In 2014, Miravet and coworkers reported bolaamphiphilic hydrogelator 4, which is based on an l-valine derivative ([Figure 3]).[39] Self-assembly of this gelator is driven by the hydrophobic effect with complementary interactions of hydrogen bonding and π–π interactions. When a chaotropic ion is present, the individual gelator is better stabilized and, thus, the solubility is enhanced. Interestingly, when the guanidinium ion is incorporated as an additive, the resulting gel shows a heat-set effect. It was reported that guanidinium cations are capable of forming hydrogen bonds with both amide and urea groups.[40] NMR spectroscopy reveals a constant solubility (9 mM) of 4 in pure water below 55 °C. In the presence of guanidinium ions, the solubility of the gelator shows a clear temperature dependence and decreases from 35 °C (>13 mM) to 55 °C (9 mM) because of the weakening of the guanidinium/4 hydrogen bonds upon heating. As a consequence, the release of guanidinium cation initiates the self-assembly of 4 at higher temperatures and a gel forms. Rheological measurements agree with this interpretation. At room temperature 4 is fully dissolved (G′′ > G′) and upon heating above 40 °C, a viscoelastic material (G′ > G′′) is obtained. Surprisingly, the hydrogel does not collapse immediately when the sample is cooled back down. This suggests the hydrogel to be metastable with slow disassembly kinetics at room temperature. Indeed, this heat-treated, self-supported gel remained stable at room temperature for at least 48 hours. In the given example, gelation of 4 is not solely controlled by heat but shows dependence on the presented ions, underlying the complexity of the gelation of LMWGs.

Zoom Image
Figure 3 Heat-triggered gelation of 4 by releasing guanidinium ions above 40 °C.

#

Ultrasound

Ultrasound produces mechanical waves with high frequency (>20 kHz) and causes the so-called cavitation effect. Cavitation describes the phenomenon that microbubbles nucleate, propagate, and collapse in the liquid. When the microbubbles collapse, mechanical stress is generated. This effect has been widely utilized in daily life, such as in cleaning and in homogenizing heterophases. More importantly, it has also been proven to promote reactivity and selectivity in organic synthesis, i.e. sonochemistry.[41] [42] Such pressure waves may assist in overcoming energy barriers and disturbing intermolecular interactions, so that self-assembly of LMWGs can be brought to a(n) (another) metastable state and the gelation processes can be controlled. The term sonogelator was coined to describe those molecules that form gels under ultrasound irradiation.[43]

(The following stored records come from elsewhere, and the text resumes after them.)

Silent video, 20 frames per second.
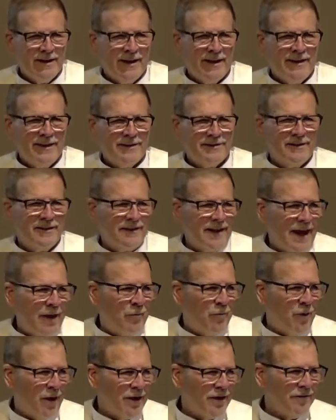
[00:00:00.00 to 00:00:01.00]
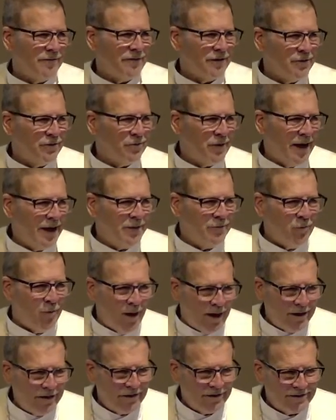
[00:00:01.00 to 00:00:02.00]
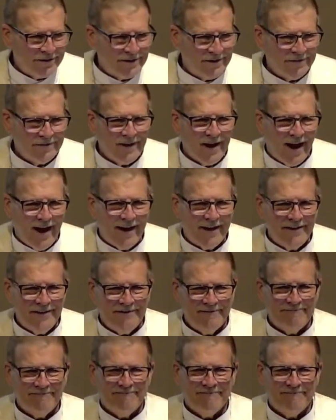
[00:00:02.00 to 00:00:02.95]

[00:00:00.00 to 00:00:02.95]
And isn't that one of the great wonders of God?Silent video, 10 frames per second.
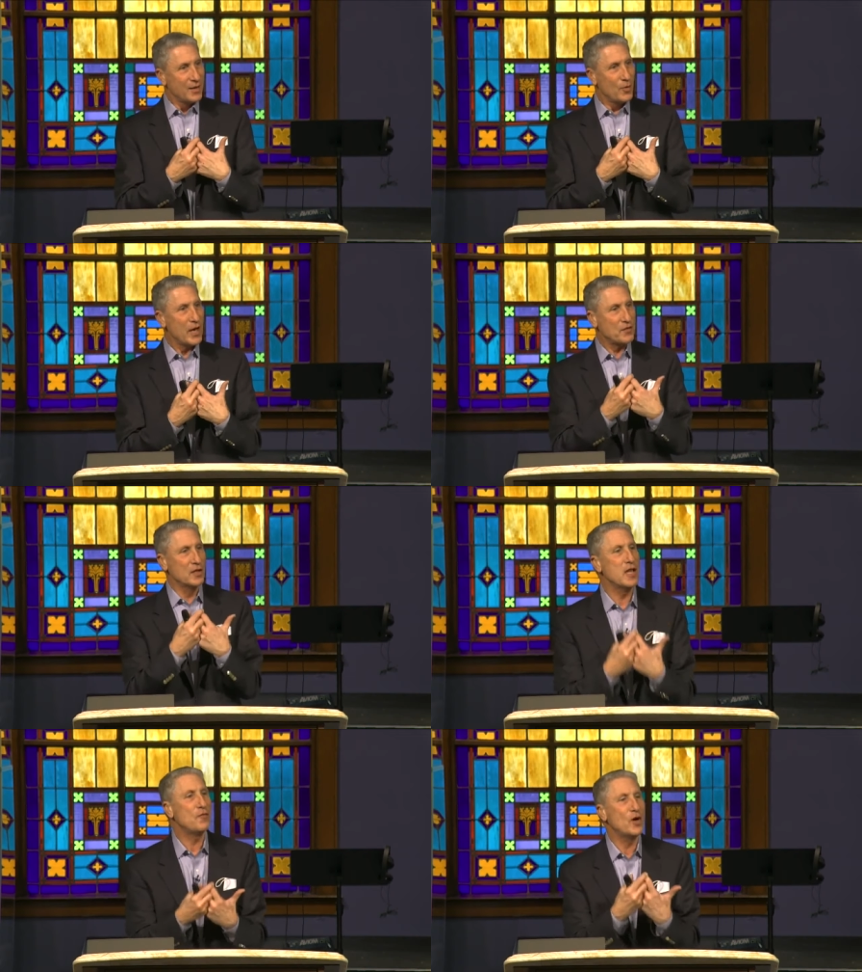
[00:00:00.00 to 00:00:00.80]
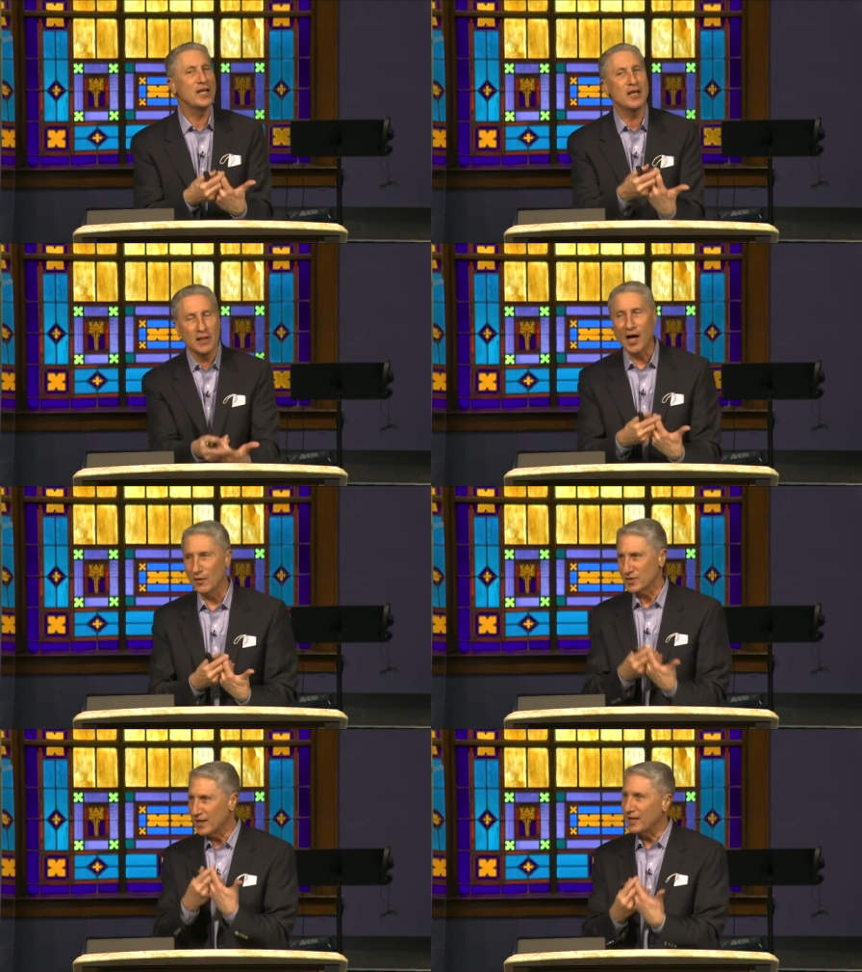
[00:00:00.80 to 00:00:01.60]
We have to love what He
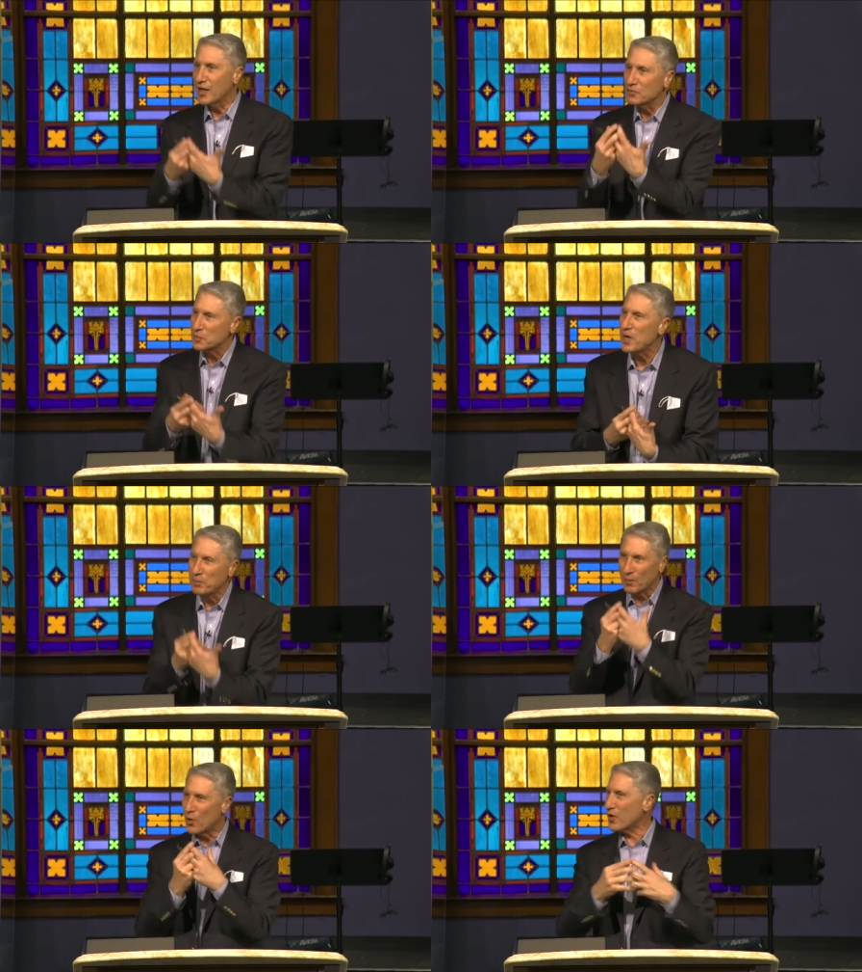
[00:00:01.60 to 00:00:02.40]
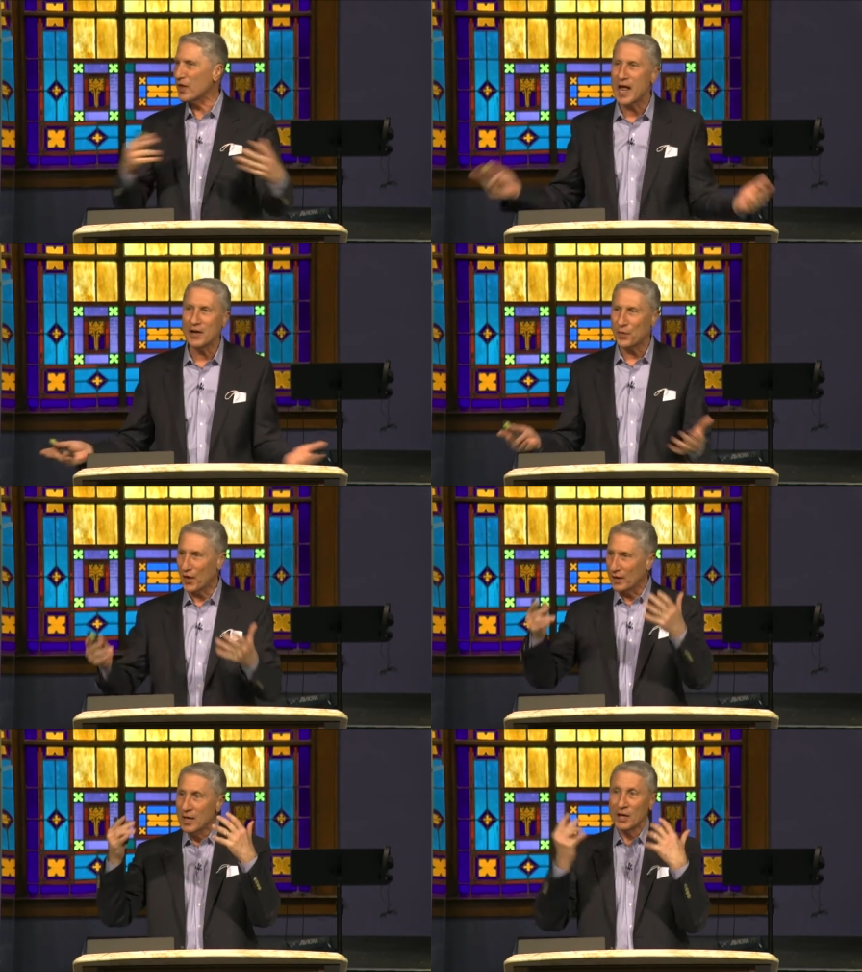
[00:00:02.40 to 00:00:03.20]
loves, and He loves people more than
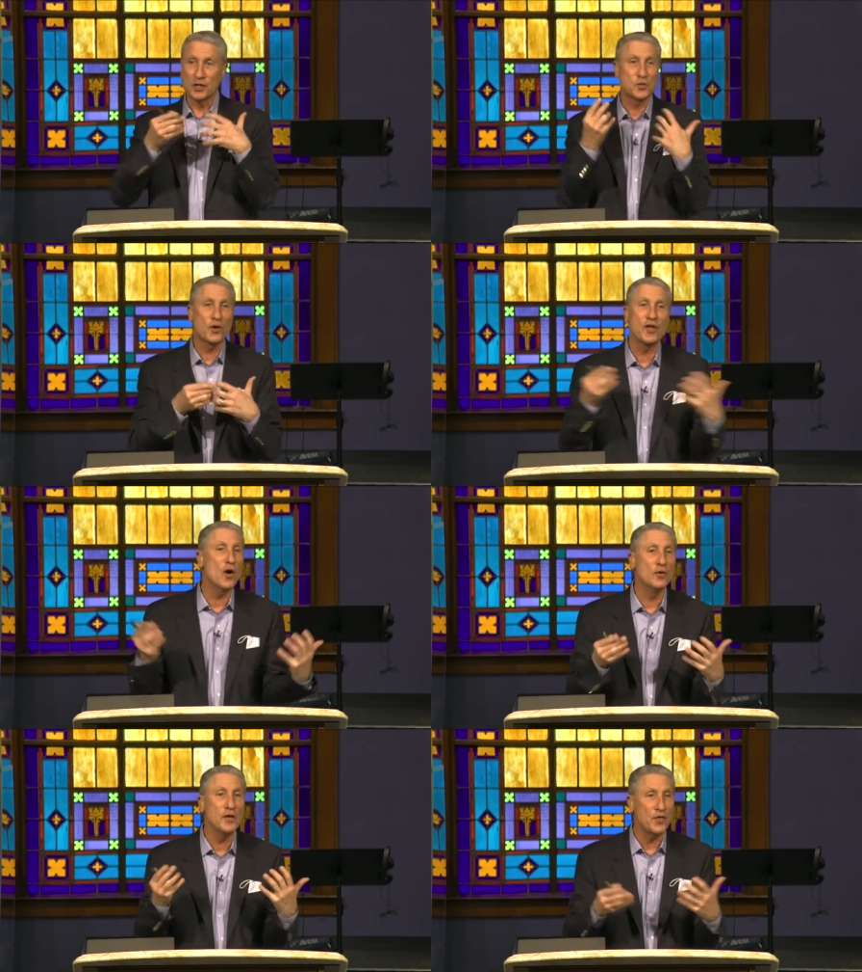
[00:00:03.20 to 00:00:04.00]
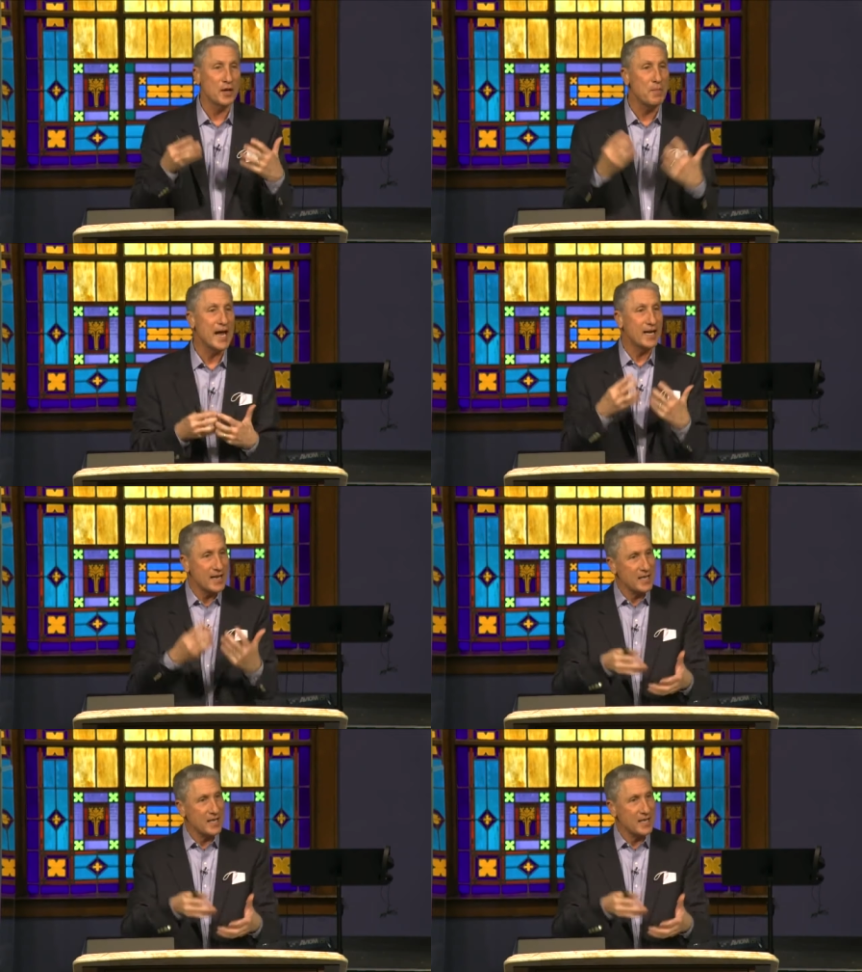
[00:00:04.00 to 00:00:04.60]
anything because we're the only thing made in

The first sonogelator was reported as early as 2005.[44] [45] Chiral macrocycles 5 with clothespin-shaped structures were prepared from trans-bis(salicylaldiminato) metal complexes, which were doubly linked with pentamethylene groups in the anti-conformation.[44] [46] In 2015, Naota and coworkers demonstrated the formation of heterometallic arrays by mixing Pd- (5a) and Pt-centered (5b) complexes ([Figure 4a]).[46] Both the Pd and Pt complexes show heterochiral aggregation, meaning that the arrays assemble with alternating chirality regardless of the metal center. The heterochiral aggregation is attributed to the balance of inter- and intramolecular π–π stacking as well as intermolecular metal–metal interactions. In the Pt-enriched systems (5b:5a > 2:1), gelation takes place within 1 hour at ambient temperature without sonication, whereas the Pd-dominated systems (5a:5b > 2:1) require additional ultrasonic energy to form gels. This observation can be rationalized by the inherent differences in molecular structure. Complex 5a has an A-shaped conformation because of the weak π–d conjugation around the Pd core and the intramolecular π-stacking, which bend the trans-bis(salicylaldiminato)Pd blades ([Figure 4b]). In contrast, the stronger π–d conjugation around the Pt core and thus the more rigid coordination platforms make 5b an H-shaped complex ([Figure 4c]). In the solution state, both 5a and 5b form spherical aggregates (stable state for 5a; metastable state for 5b). In the metastable Pt-enriched particles, the H-shaped units grow as seeds and these propagate through intermolecular interactions to form nanofibrils. On the contrary, the stable Pd-enriched colloids bear A-shaped units with stronger intramolecular π–π interactions at their surfaces, which prevents the spontaneous interpenetrating stacking association. Upon sonication, some of the A-shaped units transform into H-shaped structures. This leads to the generation of seeding sonocrystals, and subsequently to the formation of longer fibers.

Zoom Image
Figure 4 (a) Molecular structures of sonogelators 5a and 5b. Conformations of (b) the A-shaped Pd complex (R)-5a and (c) the H-shaped Pt complex (S)-5b. Adapted with permission from Ref. [46]. Copyright 2015 John Wiley &Sons.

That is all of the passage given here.